Republican senators are urging the Federal Reserve to limit its involvement in climate change initiatives, citing concerns about high inflation and turmoil in the banking sector.
A group of nine lawmakers wrote a letter to Fed chairman Jerome Powell expressing their frustration with the central bank’s engagement in environmental policymaking and research. They argued that these activities are beyond the scope of the Fed’s statutory mandate.
In the letter, the senators called on Powell to reign in the Fed’s regional banks and economists, who they believe are disregarding his leadership. They also emphasised that the Fed’s credibility is at stake and warned that history will judge Powell as either complicit or ineffective if a course correction is not made.
These recriminations have come even though Powell himself has maintained it would be inappropriate to use monetary policy in the context of climate change. Meanwhile, another Fed board member has recently come under scrutiny for declaring that climate change is not a serious risk to financial stability.
The letter was spearheaded by senator Dan Sullivan, who has faced previous criticism for questioning the scientific consensus on the causes of climate change. Specifically, the letter condemned the Fed’s recent announcement of a pilot climate risk analysis exercise which will involve scenario analysis to assess the resilience of financial institutions under different hypothetical climate scenarios. Six of the largest banks in the country are set to participate in the test which is a manifestation of growing “climate activism” according to the letter.
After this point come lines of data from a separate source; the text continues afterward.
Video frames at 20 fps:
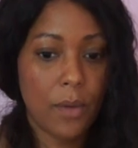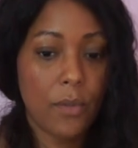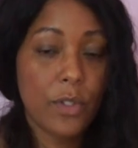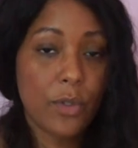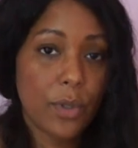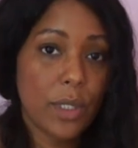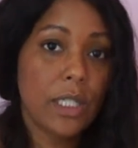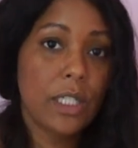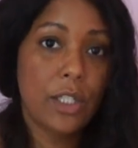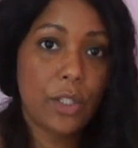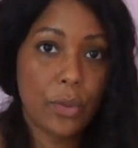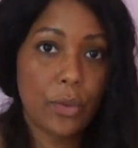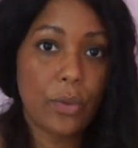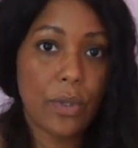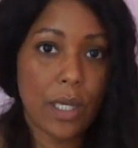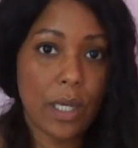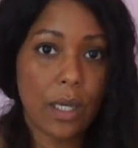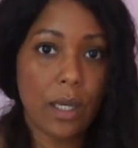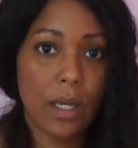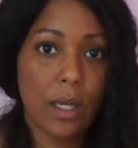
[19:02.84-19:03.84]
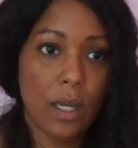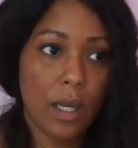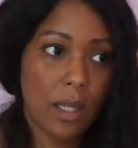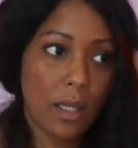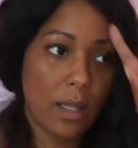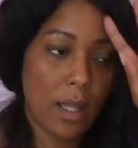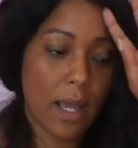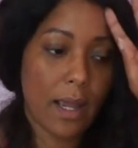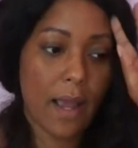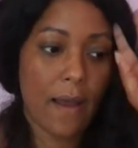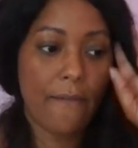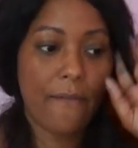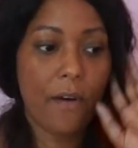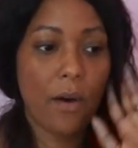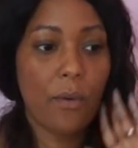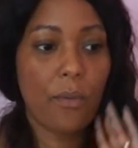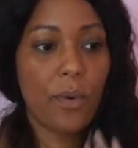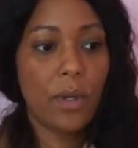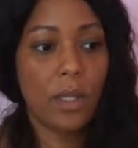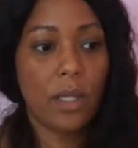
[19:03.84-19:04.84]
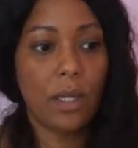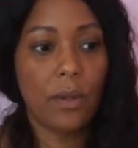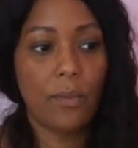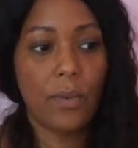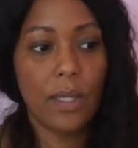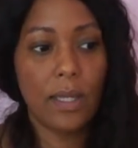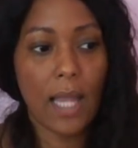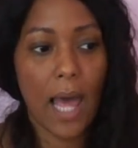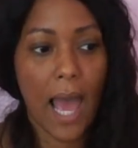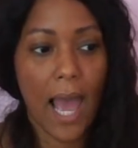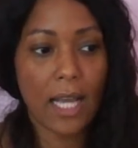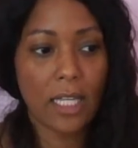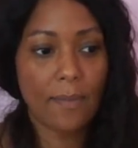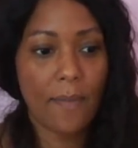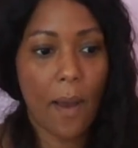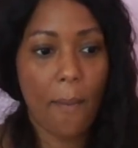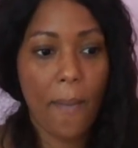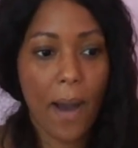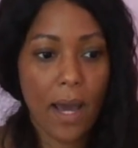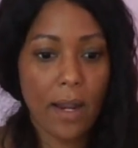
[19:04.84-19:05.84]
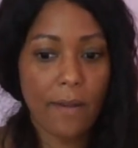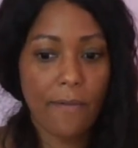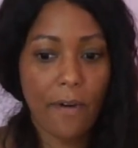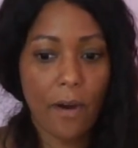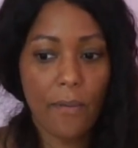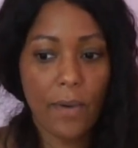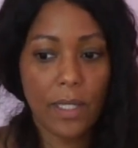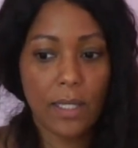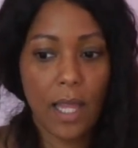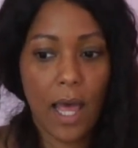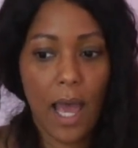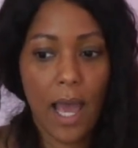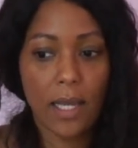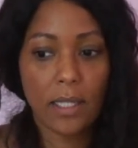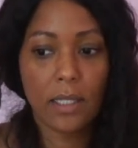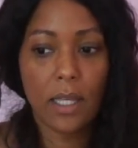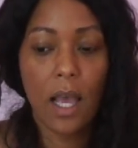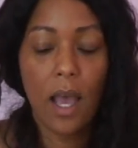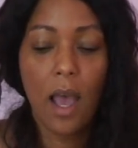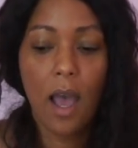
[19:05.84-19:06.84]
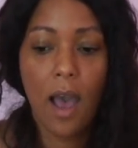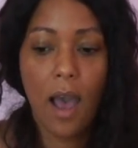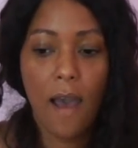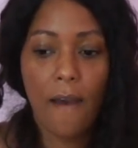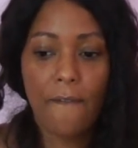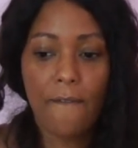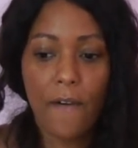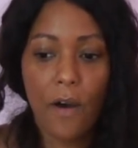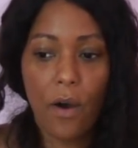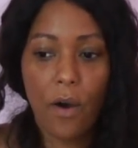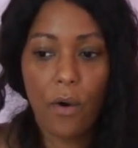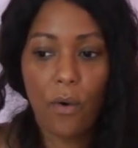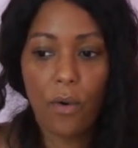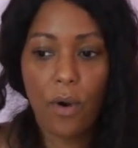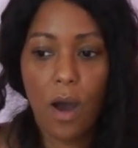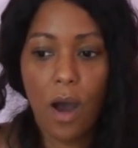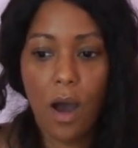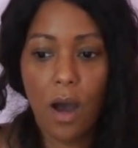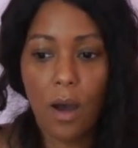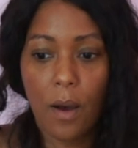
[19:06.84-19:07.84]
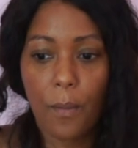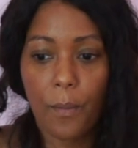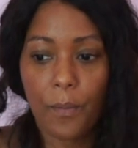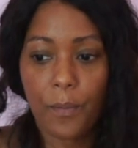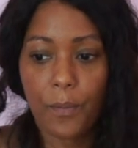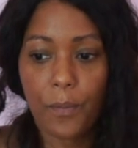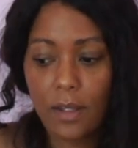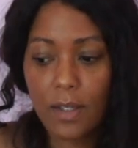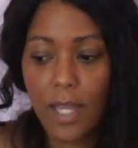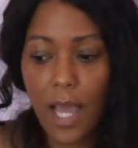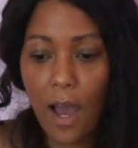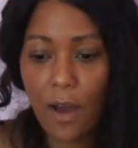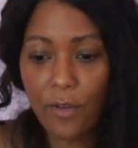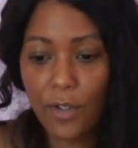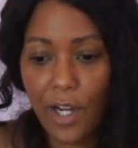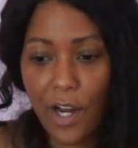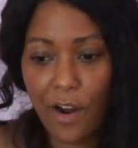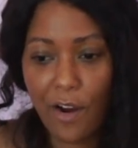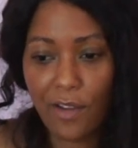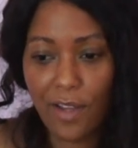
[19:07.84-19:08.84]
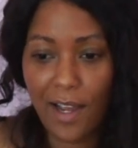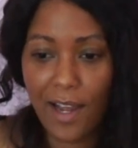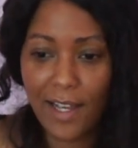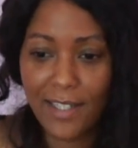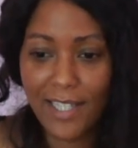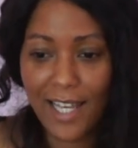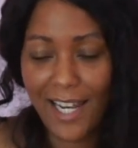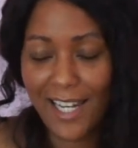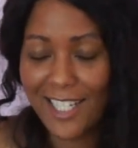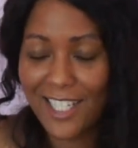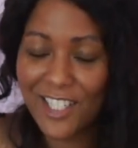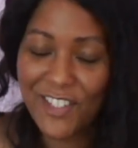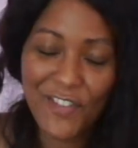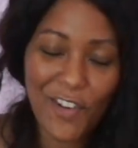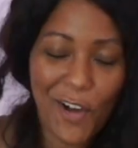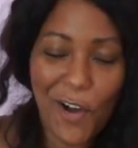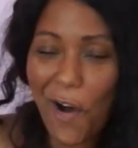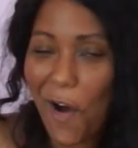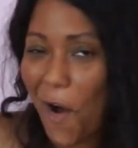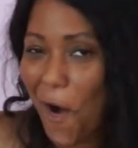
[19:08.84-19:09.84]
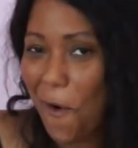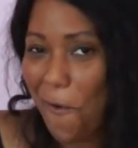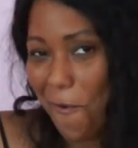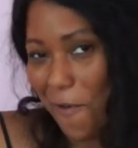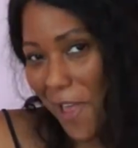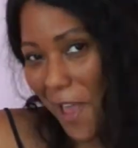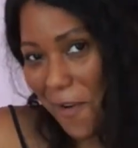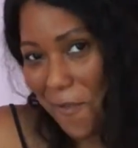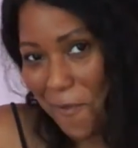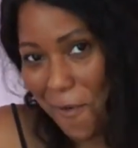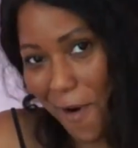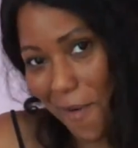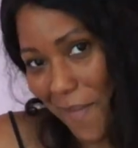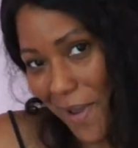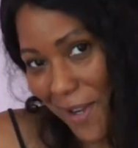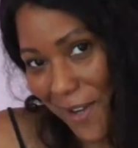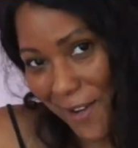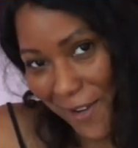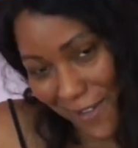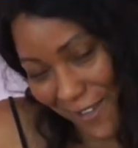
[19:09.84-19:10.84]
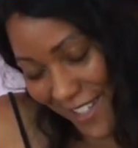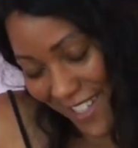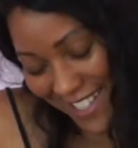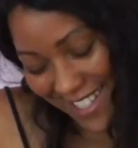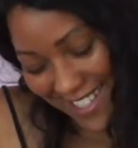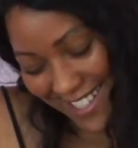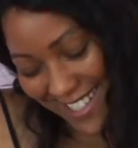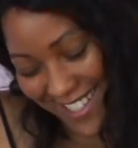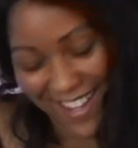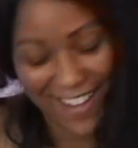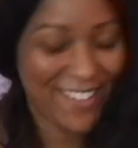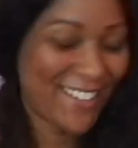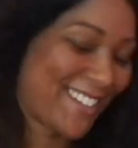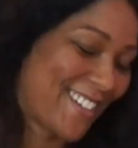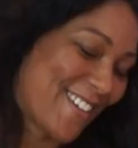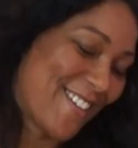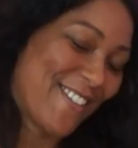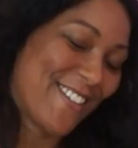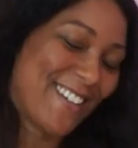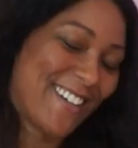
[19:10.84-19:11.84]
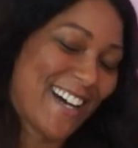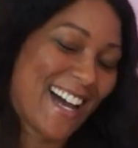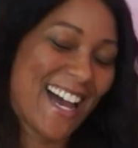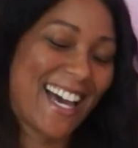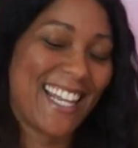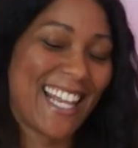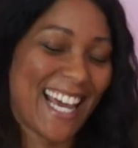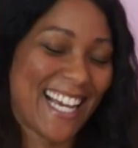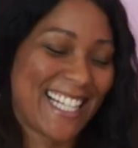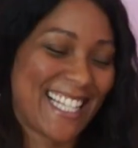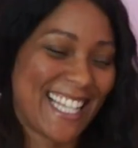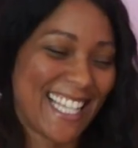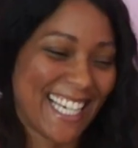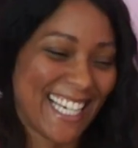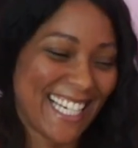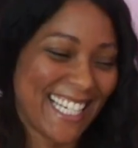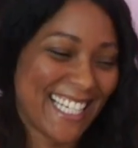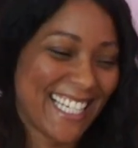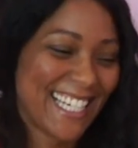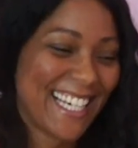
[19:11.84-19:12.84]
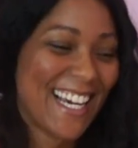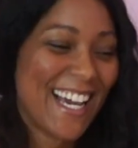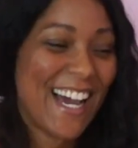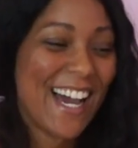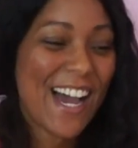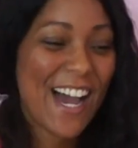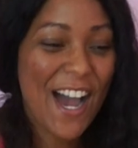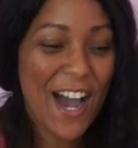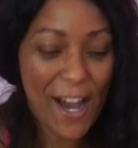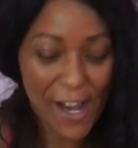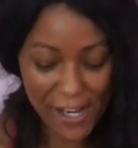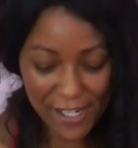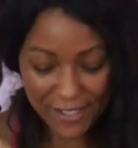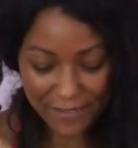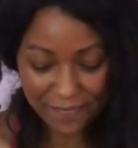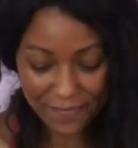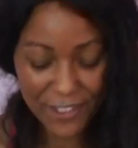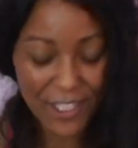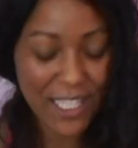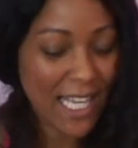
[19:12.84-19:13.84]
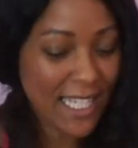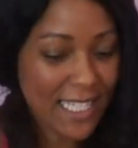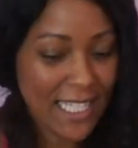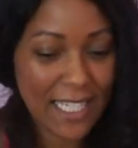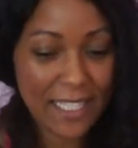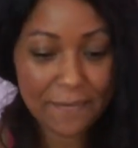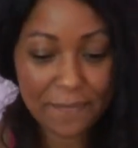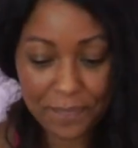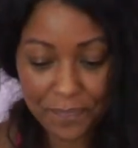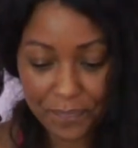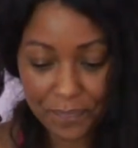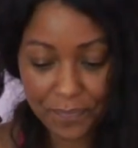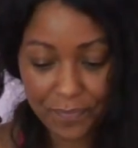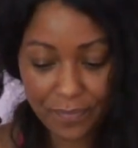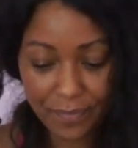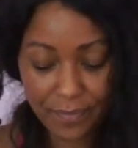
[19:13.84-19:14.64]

it was really soothing and like I felt really relaxed. My body felt relaxed. I felt um, down there, like I said, it just felt all more like warm and cozy and stuff. So I liked it. Um, so that's it.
The damning letter criticised the Fed’s “inept oversight leading to the SVB crisis” and claimed that the Fed is “actively signalling that bank activities that do not further the goals of net zero by 2050 are inherently risky and disfavored. This drives capital away from traditional energy development at a critical time for our economic and national security, while empowering America’s adversaries.”
The letter downplays any action needed from the Fed with regard to physical and transition risks. This is in direct opposition to a recent IMF analysis which showed that the longer central banks wait, the larger the output-inflation trade-offs and consequential damage to bank credibility.
The lawmakers called the Fed’s climate change work as “shoddy research at best, and blatant propaganda at worst”. The letter reflects a broader resistance against government and financial sector involvement in climate and ESG initiatives.